Les batailles navales de la mer de Corail et de Midway représentent un écart par rapport à la doctrine traditionnelle du kantai kessen[1]. Planifiées par Yamamoto, ces batailles visent à obtenir des victoires décisives pour frapper fatalement la flotte américaine dès le début de la guerre. Cependant, l'échec à garantir une victoire décisive dans la mer de Corail et la défaite désastreuse à la bataille de Midway met fin aux plans de Yamamoto d'une stratégie agressive et offensive. Plutôt que de réorganiser la flotte autour de trois groupes de porte-avions semblables à l'organisation de la Marine américaine, comme le soutenait le contre-amiral Tamon Yamaguchi avant même Midway, l'État-major de la Marine japonaise refuse d'accepter la subordination des navires aux aéronefs et reprend sa stratégie de défense plus conservatrice suivant la doctrine du kantai kessen[11].
Pendant la majeure partie de 1943, le Japon se concentre sur la préparation d'un périmètre de défense pour résister aux futures offensives américaines. Le périmètre défensif japonais est tel que les îles Marshall et les îles Gilbert sont laissées à l'extérieur de la région où les Japonais sont disposés à engager la Flotte combinée défensive. Les Américains s'emparent ainsi de ces deux groupes d'îles sans résistance significative de la part de la Flotte combinée[9].
Après la capture des Marshall début 1944, les Japonais cherchent la victoire décisive dans les Mariannes[9]. Contrairement à leur évaluation de la valeur des îles Marshall, les Japonais considèrent que les Mariannes sont suffisamment vitales pour engager la Flotte combinée.
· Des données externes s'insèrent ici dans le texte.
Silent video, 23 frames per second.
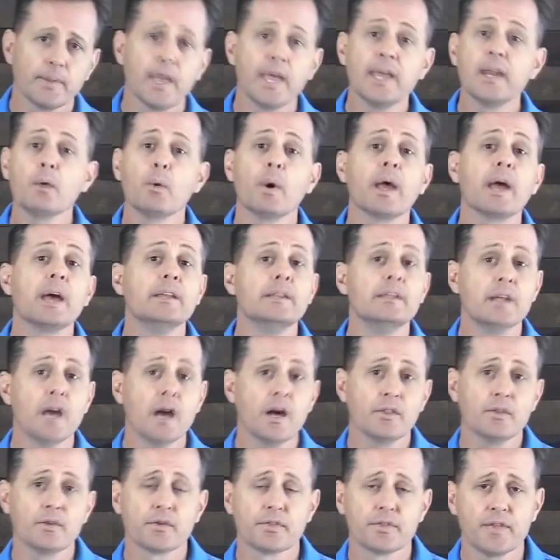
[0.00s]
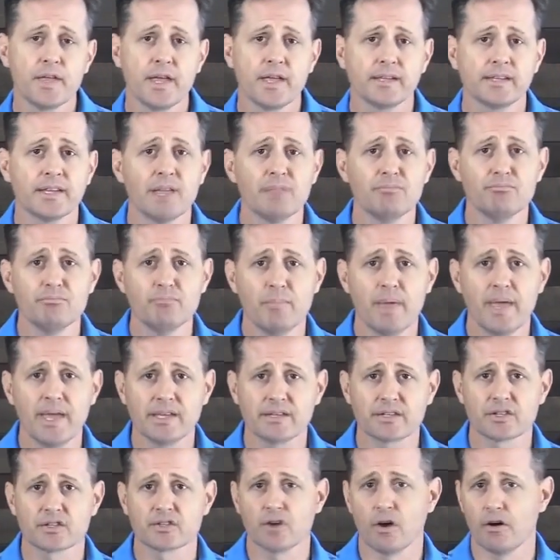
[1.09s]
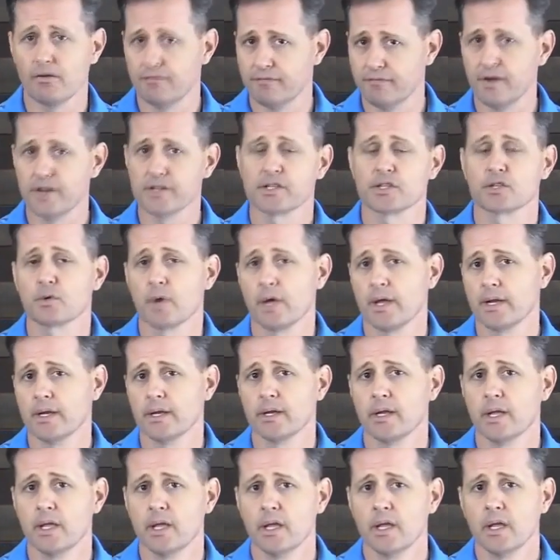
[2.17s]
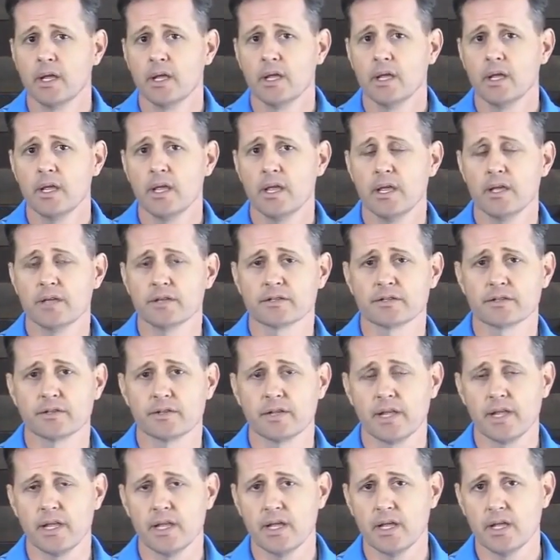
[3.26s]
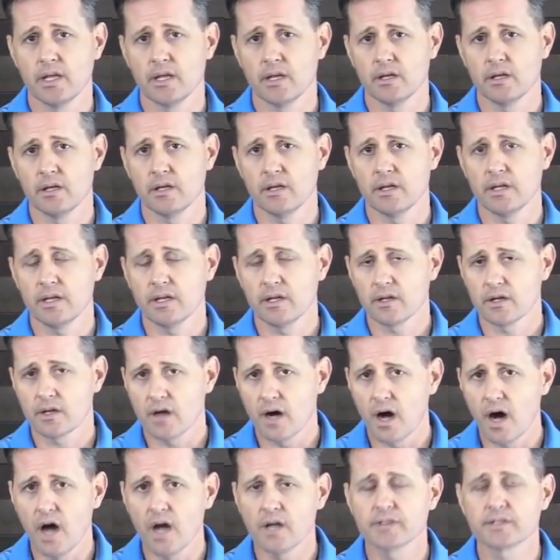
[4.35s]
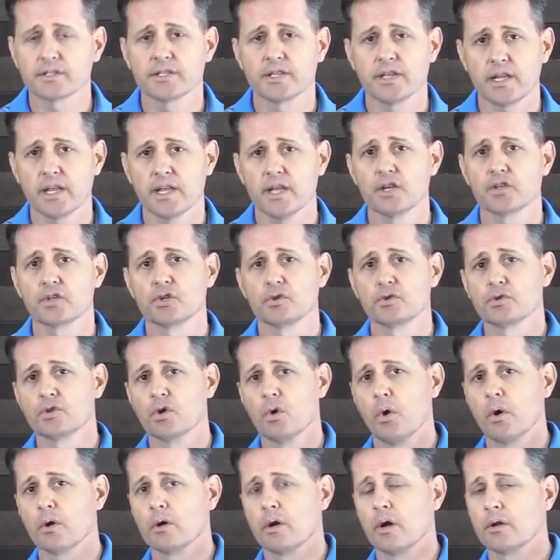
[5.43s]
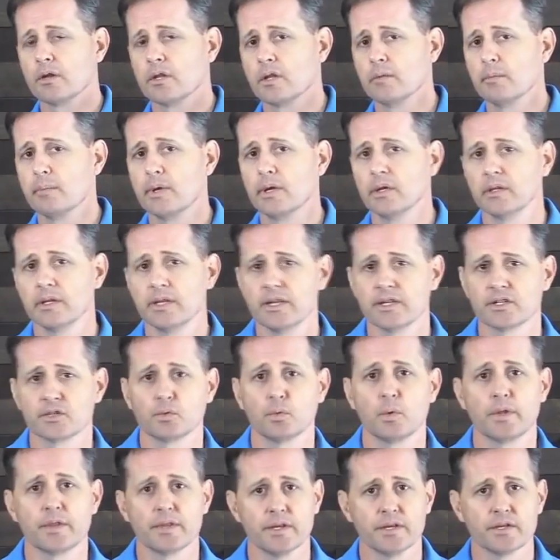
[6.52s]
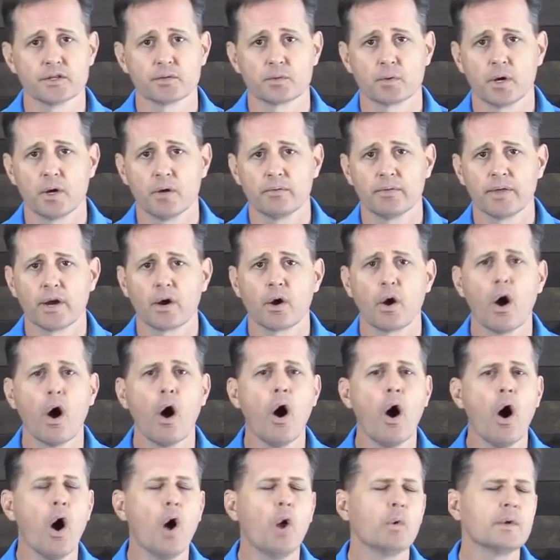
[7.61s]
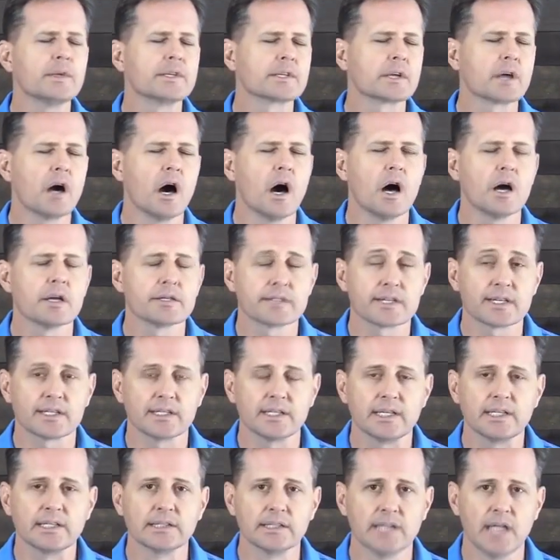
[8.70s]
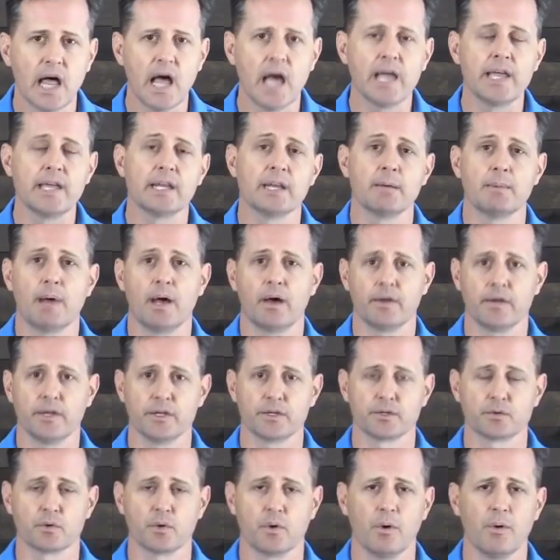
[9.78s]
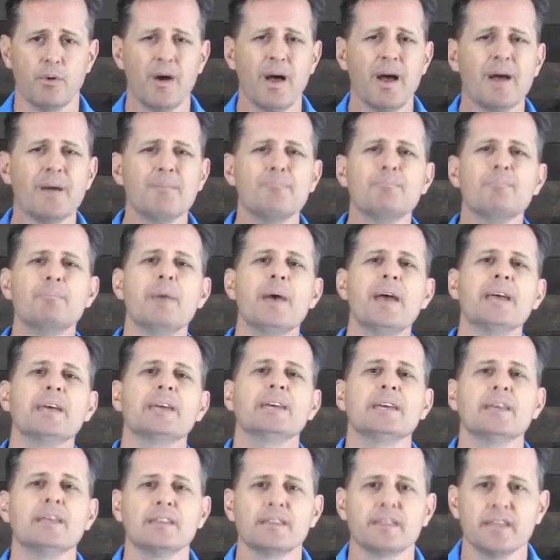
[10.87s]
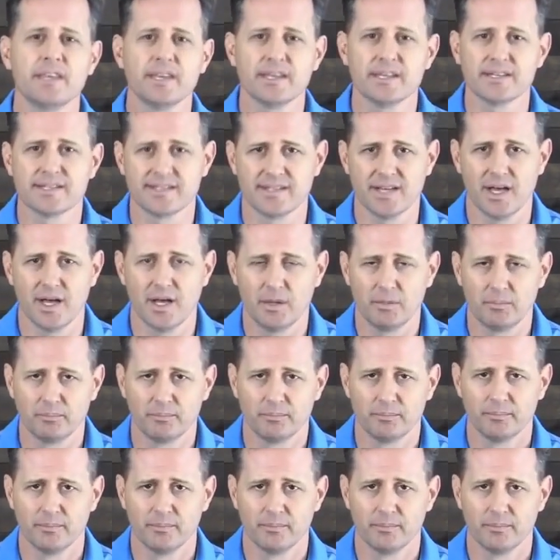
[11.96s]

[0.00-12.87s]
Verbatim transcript: Anyway, another thing that makes us all frustrated is the constant issues going on in the Middle East with Israel. They're always constantly lying about Israel, making things up.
Lors de la bataille de la mer des Philippines, surnommée par les forces américaines le « tir aux pigeons des Mariannes », les Japonais perdent plus de 400 avions et trois de leurs neuf porte-avions, subissant l'écrasement fatal de leur force aéronavale dans le Pacifique[9]. Bien que les plans japonais prévoient que la flotte américaine soit progressivement réduite pendant les offensives américaines à travers le Pacifique, dans la réalité, c'est la flotte japonaise qui perd des porte-avions, des avions et des pilotes irremplaçables, réduisant ainsi sa capacité à gagner une bataille, et encore moins une bataille décisive, contre la flotte américaine. Cependant, les Japonais ne modifient pas leur stratégie et font une dernière grande tentative visant à obtenir une victoire navale décisive lors de la défense des Philippines.
Les Japonais savent que, pour continuer la guerre, les Philippines doivent être préservées d'une invasion américaine. Si les Philippines tombent, les lignes d'approvisionnement japonaises en provenance des champs pétrolifères de l'Asie du Sud-Est seraient coupées et la flotte et les industries japonaises seraient incapables de poursuivre la guerre[9]. Par conséquent, les Japonais engagent toute la Flotte combinée, malgré le manque de soutien aérien suffisant, dans une dernière tentative désespérée à obtenir une victoire décisive. Le , les flottes adverses s'engagent dans la bataille du golfe de Leyte, l'une des plus grandes batailles navales de l'Histoire. La bataille est en effet décisive, mais en tant que défaite pour le Japon, alors que la plus grande partie de la force effective de combat restante de la Flotte combinée est anéantie, la Marine impériale japonaise ne pouvant plus s'en remettre[12].
La recherche japonaise d'une bataille décisive pour faire basculer le cours de la guerre par des combats de cuirassés contre cuirassés est vaine. Les porte-avions américains refusent d'autoriser les navires japonais à les approcher suffisamment. La bataille décisive n'est pas menée entre les cuirassés envisagés par la doctrine du kantai kessen, mais par l'aviation navale.